With a veterinarian shortage, strong demand for veterinary services, and rising wages with the spike in inflation, veterinary hospitals were able to raise prices without impacting demand materially. Pre-pandemic, veterinary industry growth was aided by regular price increases, and there was commentary that service costs were pricing some pet owners out of the market.
But the pandemic and staff shortages have led all veterinary hospitals, particularly specialty hospitals, to push prices even more. The impact on demand seems minimal so far. Think about it: When a practice has a two or three week wait for an appointment, raising prices by five percent or more is a reasonable strategy when struggling to hire staff to meet the demand.

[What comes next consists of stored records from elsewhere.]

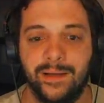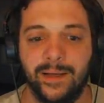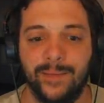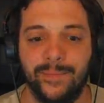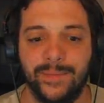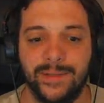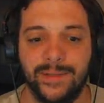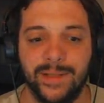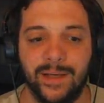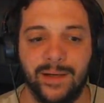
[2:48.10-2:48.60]

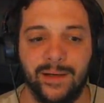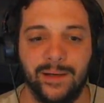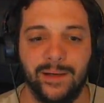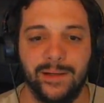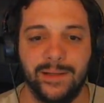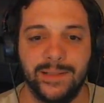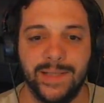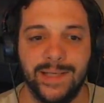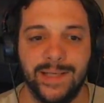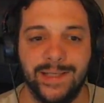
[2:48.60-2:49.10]
damit
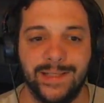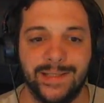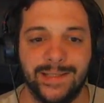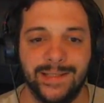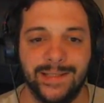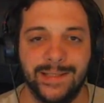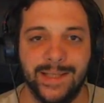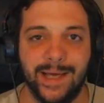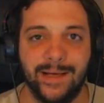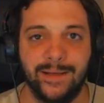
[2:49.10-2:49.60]
sei das
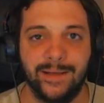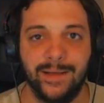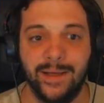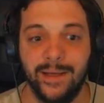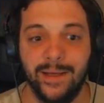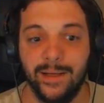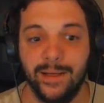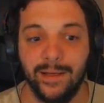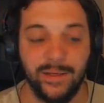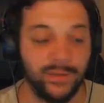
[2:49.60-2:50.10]
gesagt,
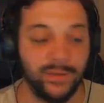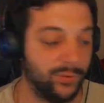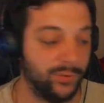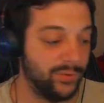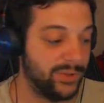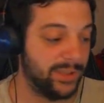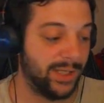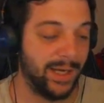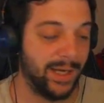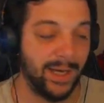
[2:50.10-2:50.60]
ich
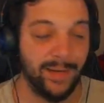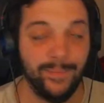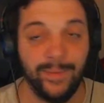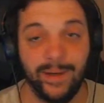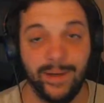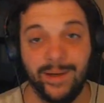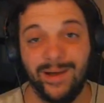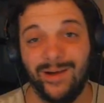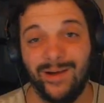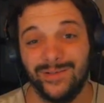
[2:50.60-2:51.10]
grüße keinen
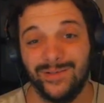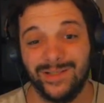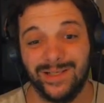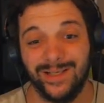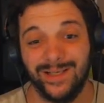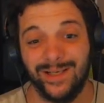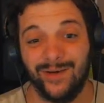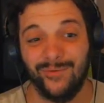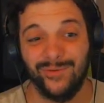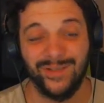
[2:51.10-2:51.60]
mehr aus
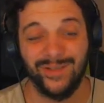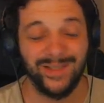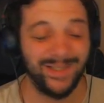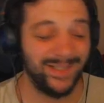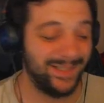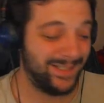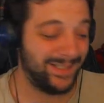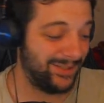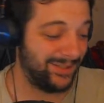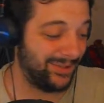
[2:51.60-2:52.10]
genau
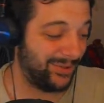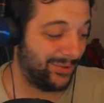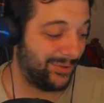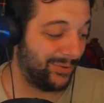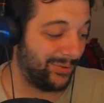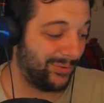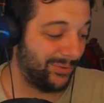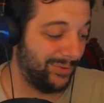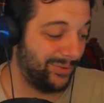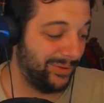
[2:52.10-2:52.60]
diesen
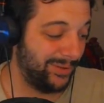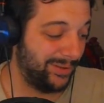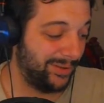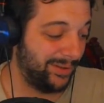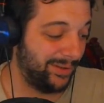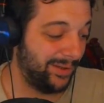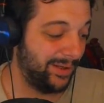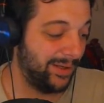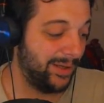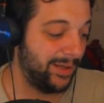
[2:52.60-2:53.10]
Gründen.
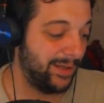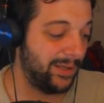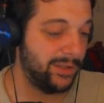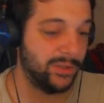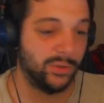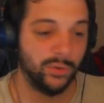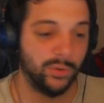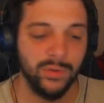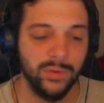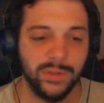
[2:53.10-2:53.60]
Ich
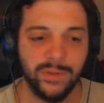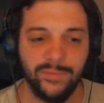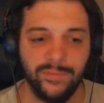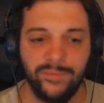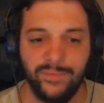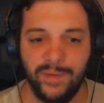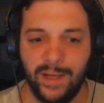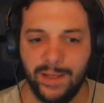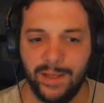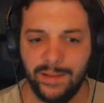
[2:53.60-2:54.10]
grüße
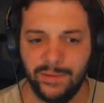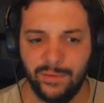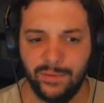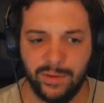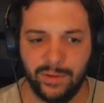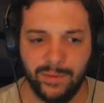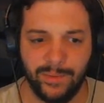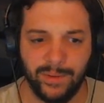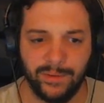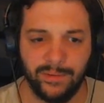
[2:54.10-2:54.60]
vielleicht noch
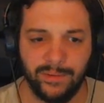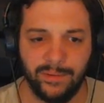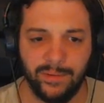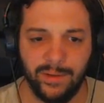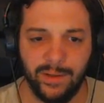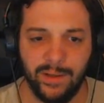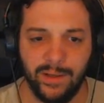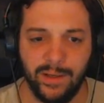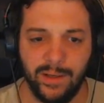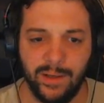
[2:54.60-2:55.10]
jemanden
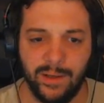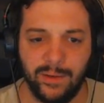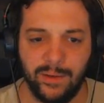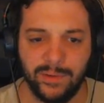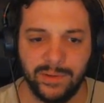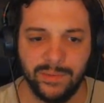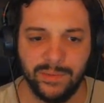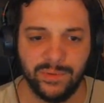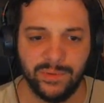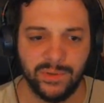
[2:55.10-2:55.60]

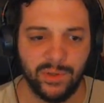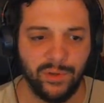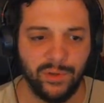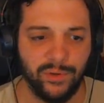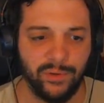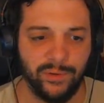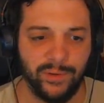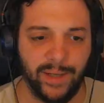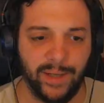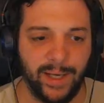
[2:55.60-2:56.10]
aus einem
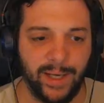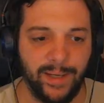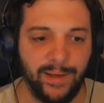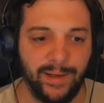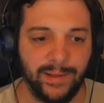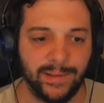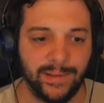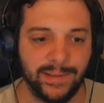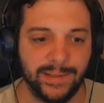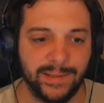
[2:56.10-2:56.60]
besonderen
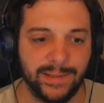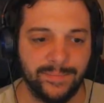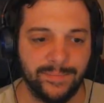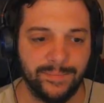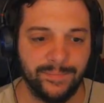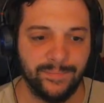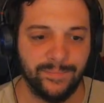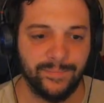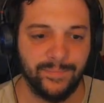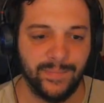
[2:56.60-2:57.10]
Anlass.
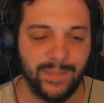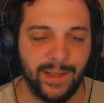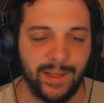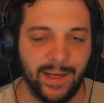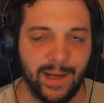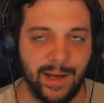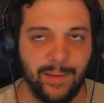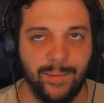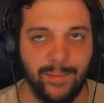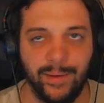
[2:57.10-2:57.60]

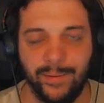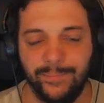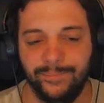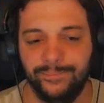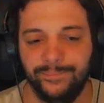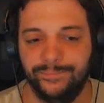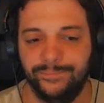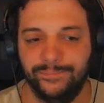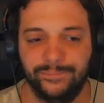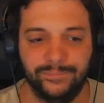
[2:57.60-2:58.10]
Aber
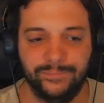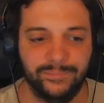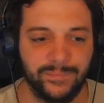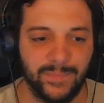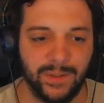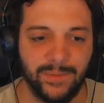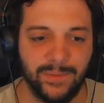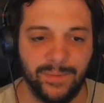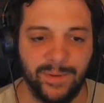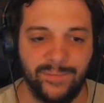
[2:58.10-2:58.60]

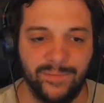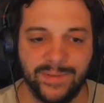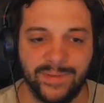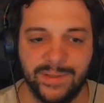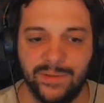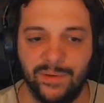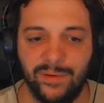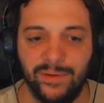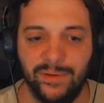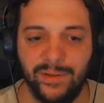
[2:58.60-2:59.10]
ich meine, was
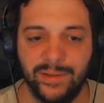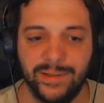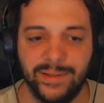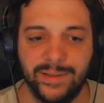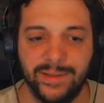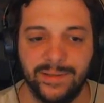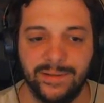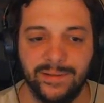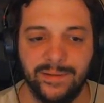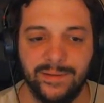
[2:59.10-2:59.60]
soll das?
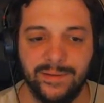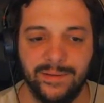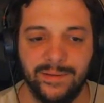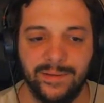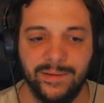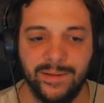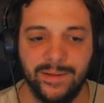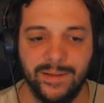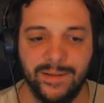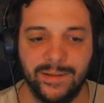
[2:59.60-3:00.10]

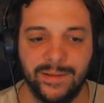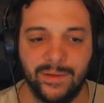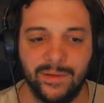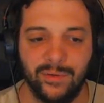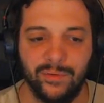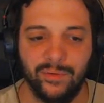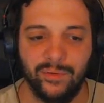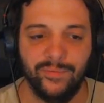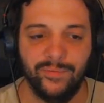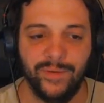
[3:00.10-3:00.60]
Ist auch
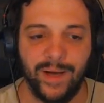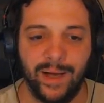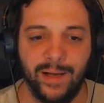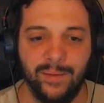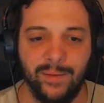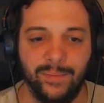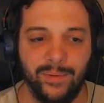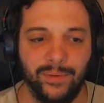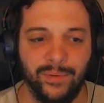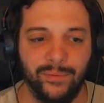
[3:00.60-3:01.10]
irgendwie
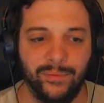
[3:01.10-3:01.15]
albern,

Again, the comparison of the veterinary industry to human healthcare is instructive in context. Raising prices at dental practices, physical therapy centers, and medical practices are much more complex with payor contracts and government reimbursement rates in the mix. This makes the veterinary industry significantly more flexible on pricing on a comparative basis and more interesting to investors!
While those in the industry continue to experience the high demand for veterinary services from pet owners, the pandemic has solidified the space as a ‘must-have’ sector to generate strong returns irrespective of the economy. In 2021, prices for consolidators rose even further from the highs of 2018 and 2019, while individual practice valuations reached never-before-seen heights. These valuations have softened some since mid-2022 but in 2023, the valuation remain above pre-pandemic levels.
At Ackerman Group, we’re excited to see what the future holds for this formidable space and look forward to helping practice owners make the most of it.